- _Work request_
In the material below, find the line with "[396.13-396.98s]" and the line with "What the speaker", then output those two lines and every line between them, exactly.

- _Task data_
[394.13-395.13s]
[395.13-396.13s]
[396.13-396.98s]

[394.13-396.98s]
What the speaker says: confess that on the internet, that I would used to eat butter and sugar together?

* * *

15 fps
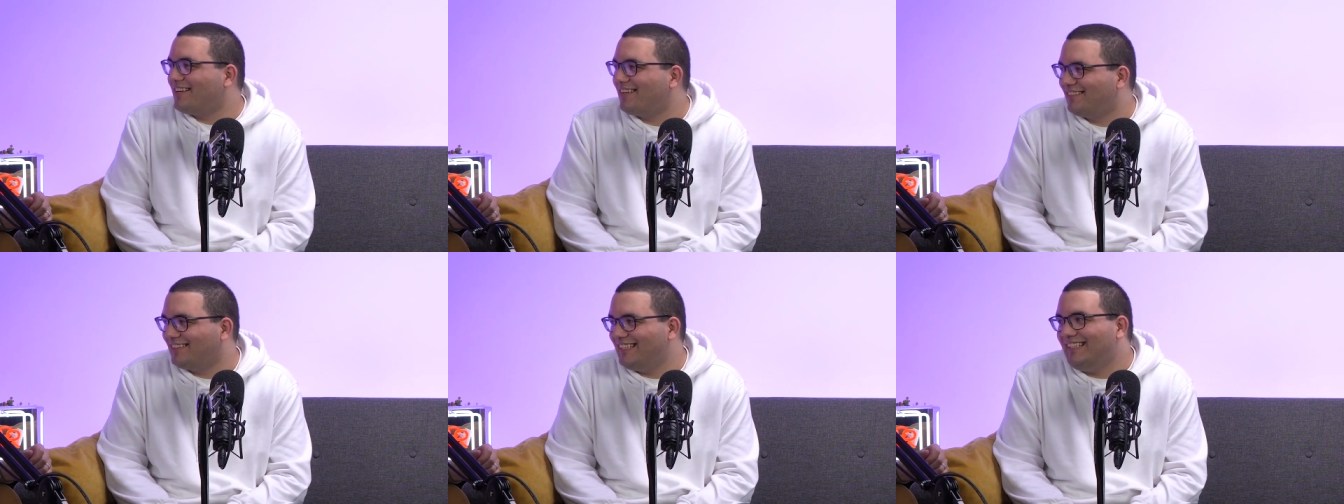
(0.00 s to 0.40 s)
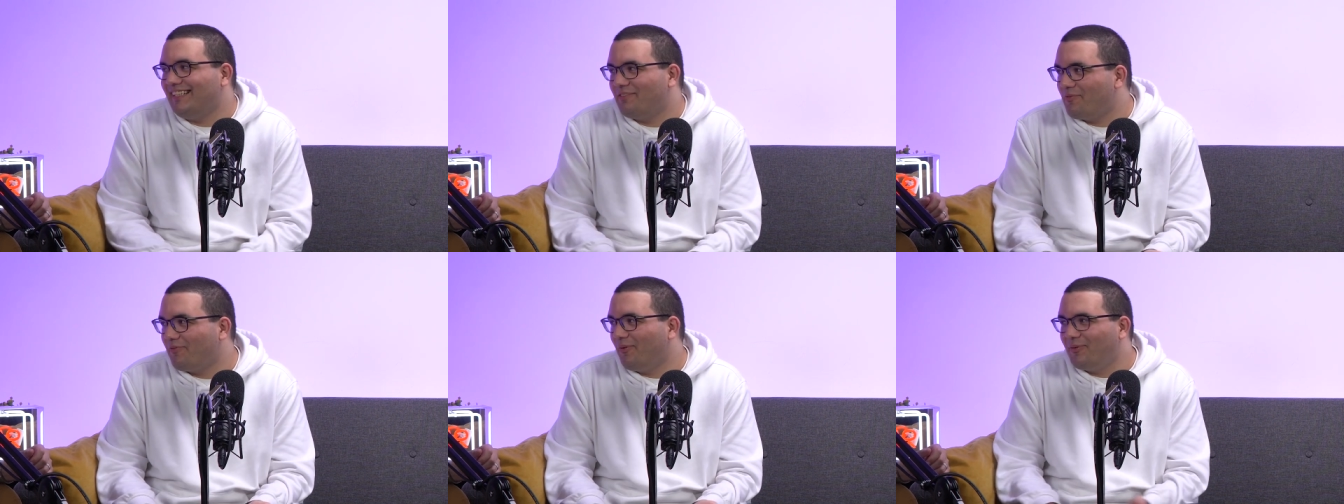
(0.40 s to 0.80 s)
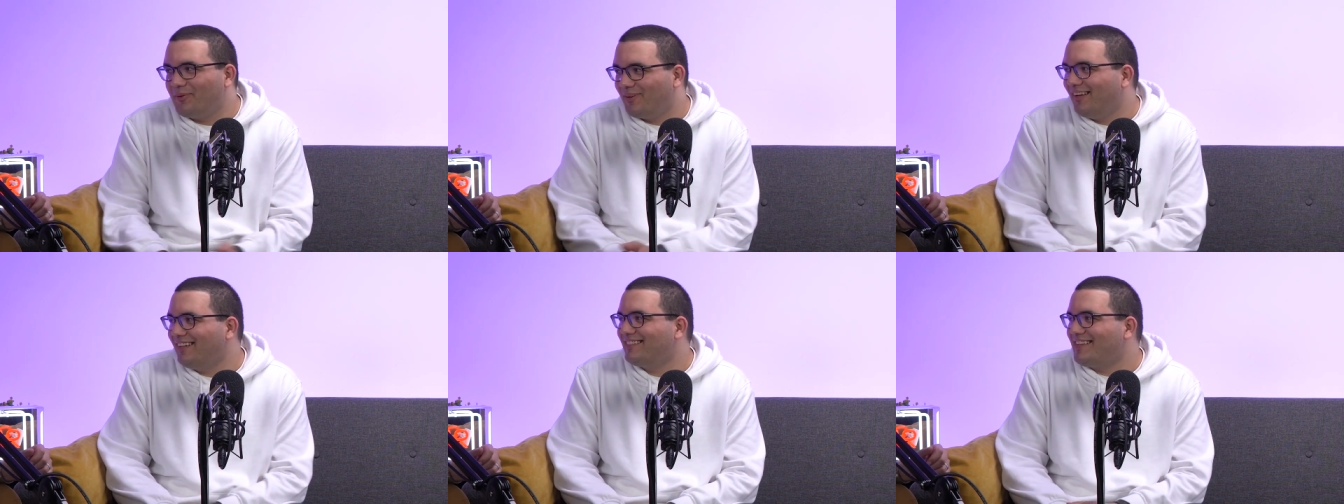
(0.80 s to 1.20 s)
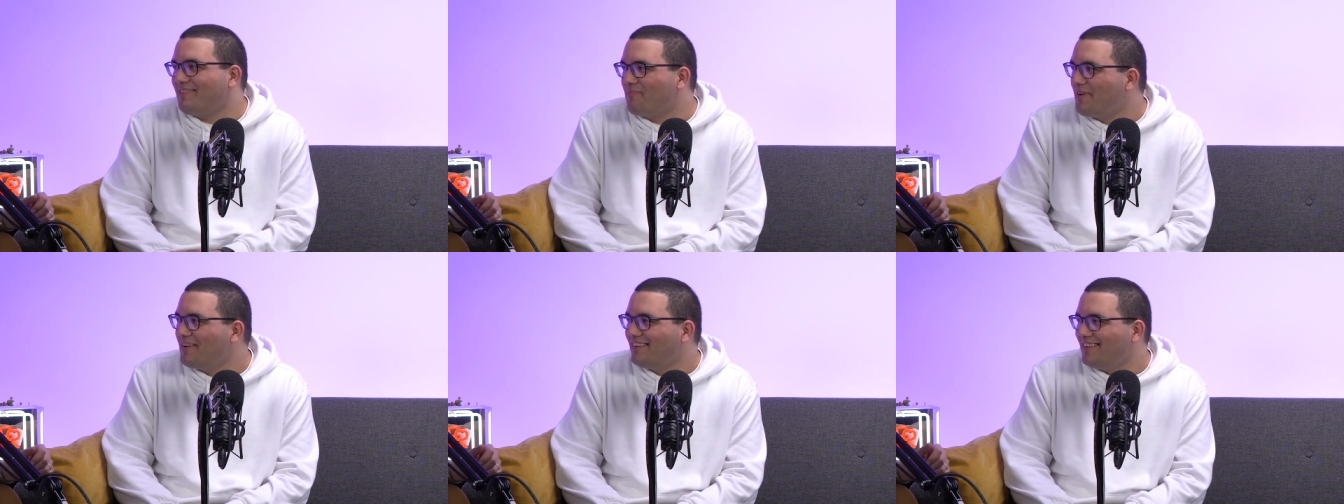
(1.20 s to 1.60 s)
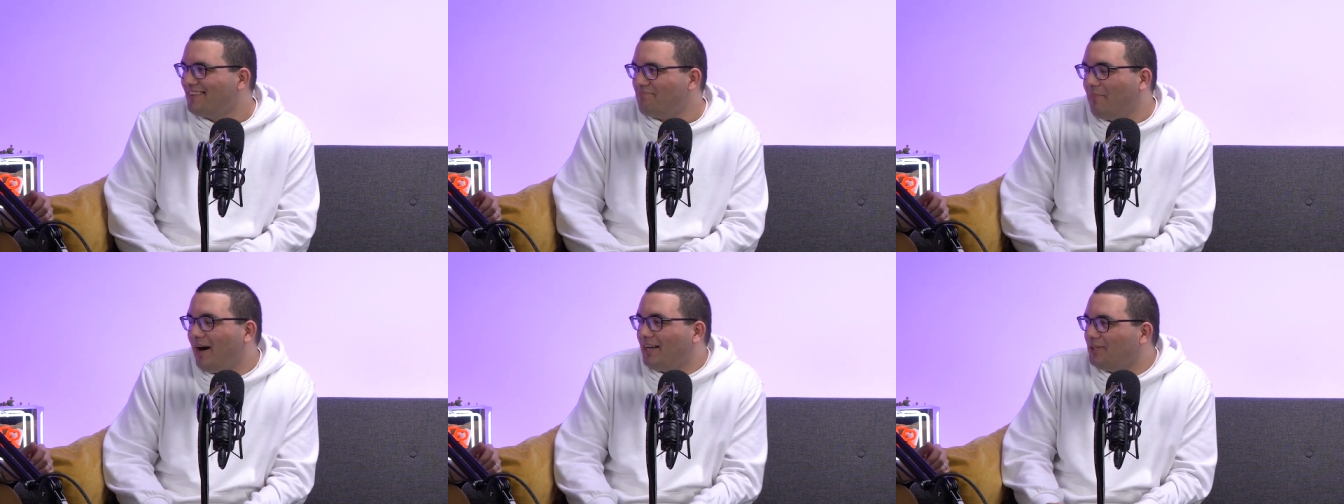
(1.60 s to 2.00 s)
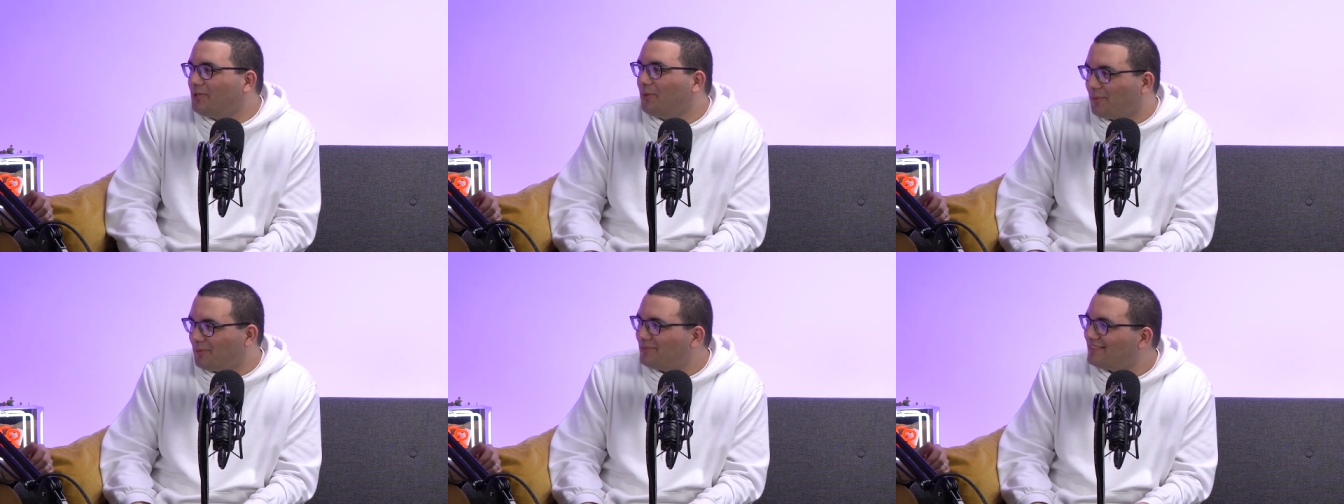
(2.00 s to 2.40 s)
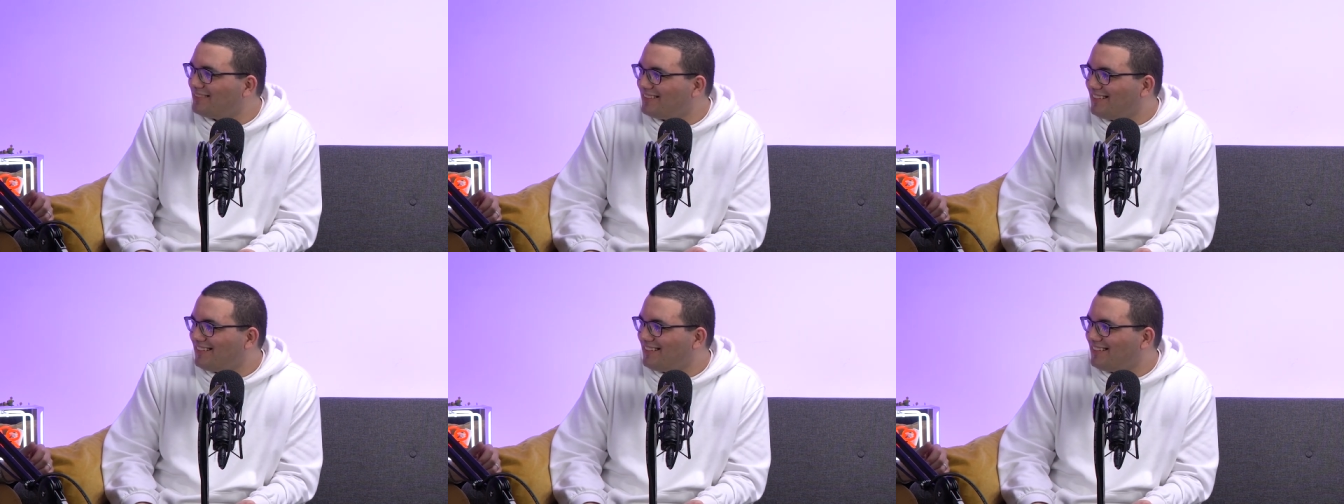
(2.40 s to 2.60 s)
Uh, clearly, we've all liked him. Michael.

- _Problem solution_
[396.13-396.98s]

[394.13-396.98s]
What the speaker says: confess that on the internet, that I would used to eat butter and sugar together?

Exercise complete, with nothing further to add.